** MATERIAL FOR THIS EXERCISE follows **

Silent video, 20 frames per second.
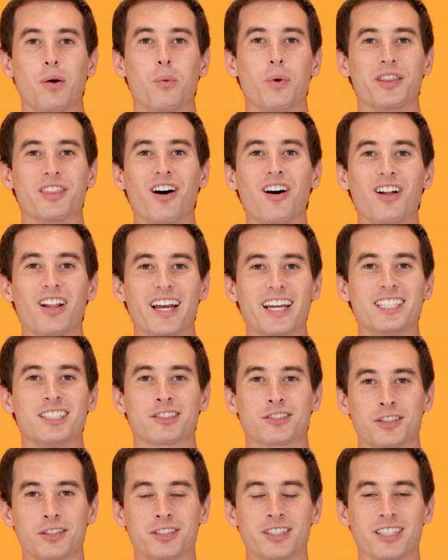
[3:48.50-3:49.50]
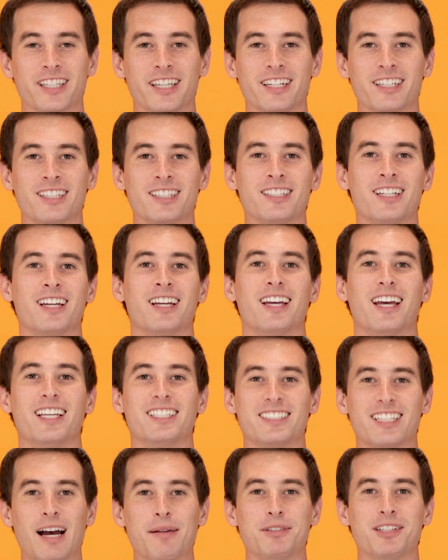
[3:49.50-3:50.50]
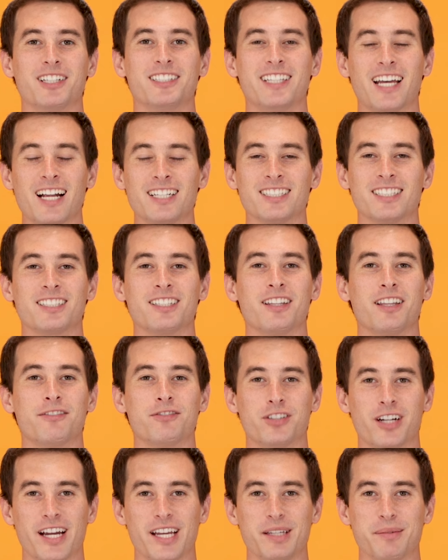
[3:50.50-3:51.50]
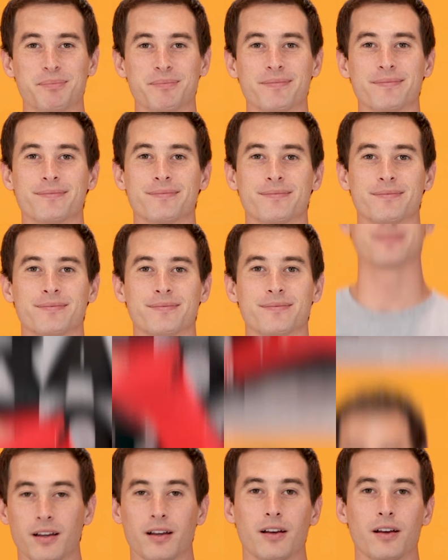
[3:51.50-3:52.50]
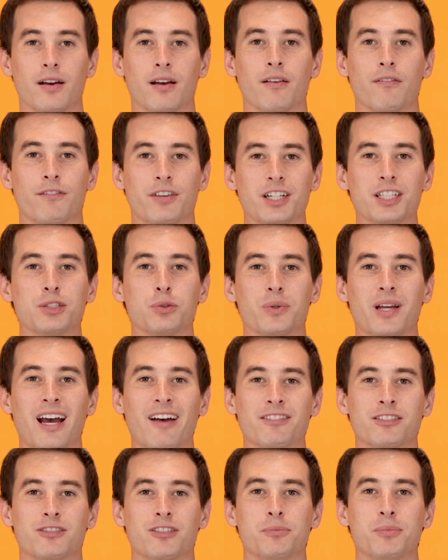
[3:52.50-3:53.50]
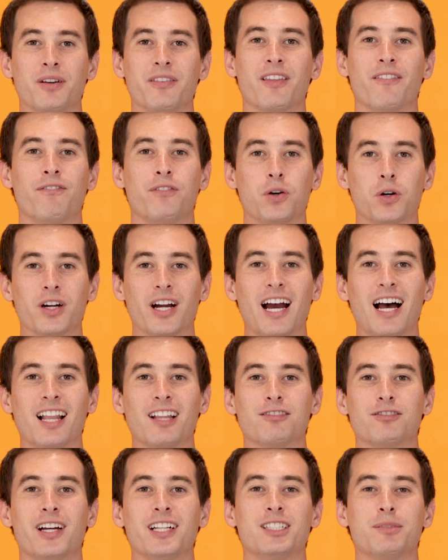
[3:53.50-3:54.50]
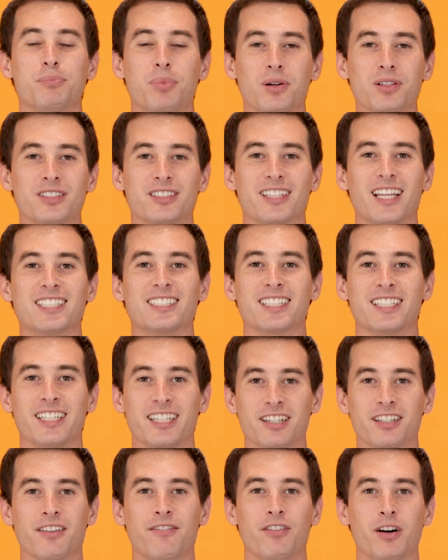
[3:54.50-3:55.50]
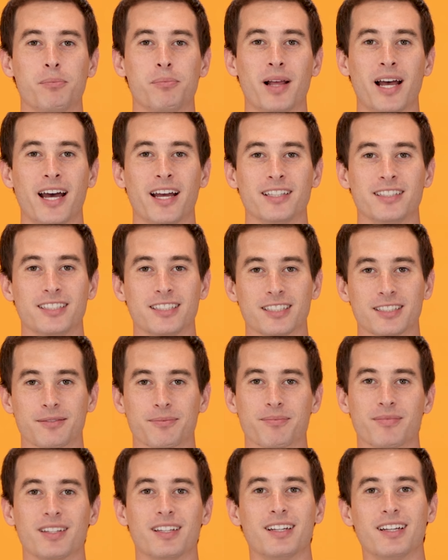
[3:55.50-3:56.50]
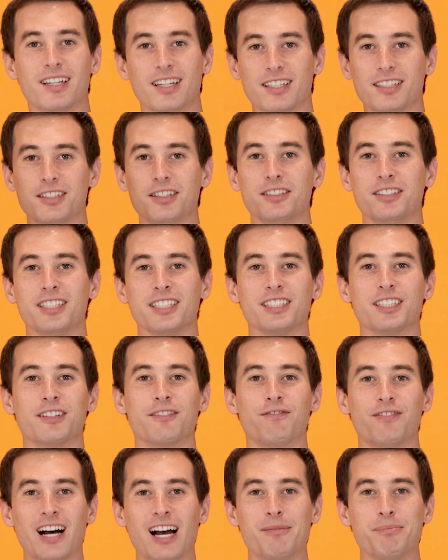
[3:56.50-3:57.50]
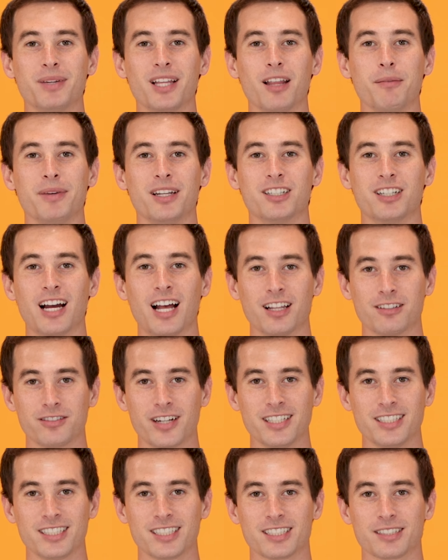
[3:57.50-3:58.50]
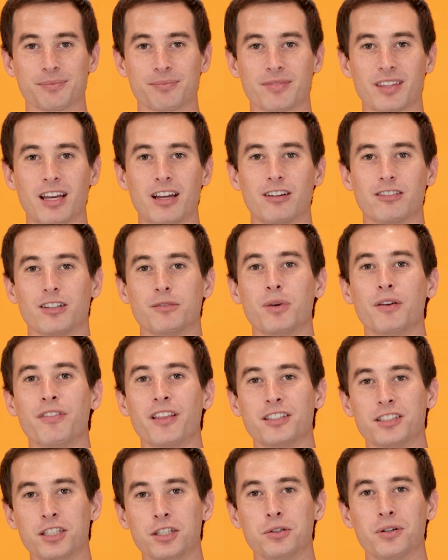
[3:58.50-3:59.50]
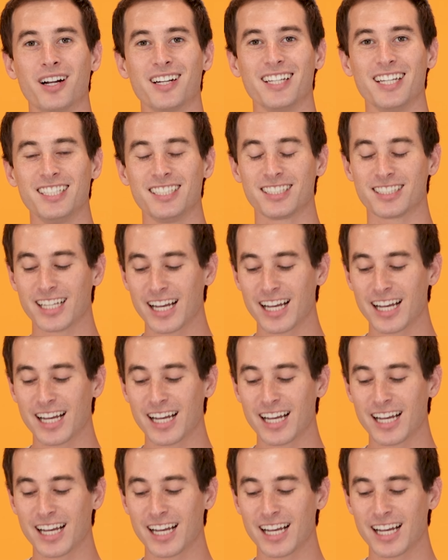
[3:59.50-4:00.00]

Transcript: With all 8 screws secured, it's time to attach it to the frame. First, we have to remove the 4 Allen wrench bolts that secure the foot pads. Using your 5mm Allen wrench, remove the 2 on each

** End of MATERIAL FOR THIS EXERCISE **

» WHAT THE TASK REQUIRES: Please, without any pictures, print each entry exactly.

» OUTPUT:
Silent video, 20 frames per second.
[3:48.50-3:49.50]
[3:49.50-3:50.50]
[3:50.50-3:51.50]
[3:51.50-3:52.50]
[3:52.50-3:53.50]
[3:53.50-3:54.50]
[3:54.50-3:55.50]
[3:55.50-3:56.50]
[3:56.50-3:57.50]
[3:57.50-3:58.50]
[3:58.50-3:59.50]
[3:59.50-4:00.00]

Transcript: With all 8 screws secured, it's time to attach it to the frame. First, we have to remove the 4 Allen wrench bolts that secure the foot pads. Using your 5mm Allen wrench, remove the 2 on each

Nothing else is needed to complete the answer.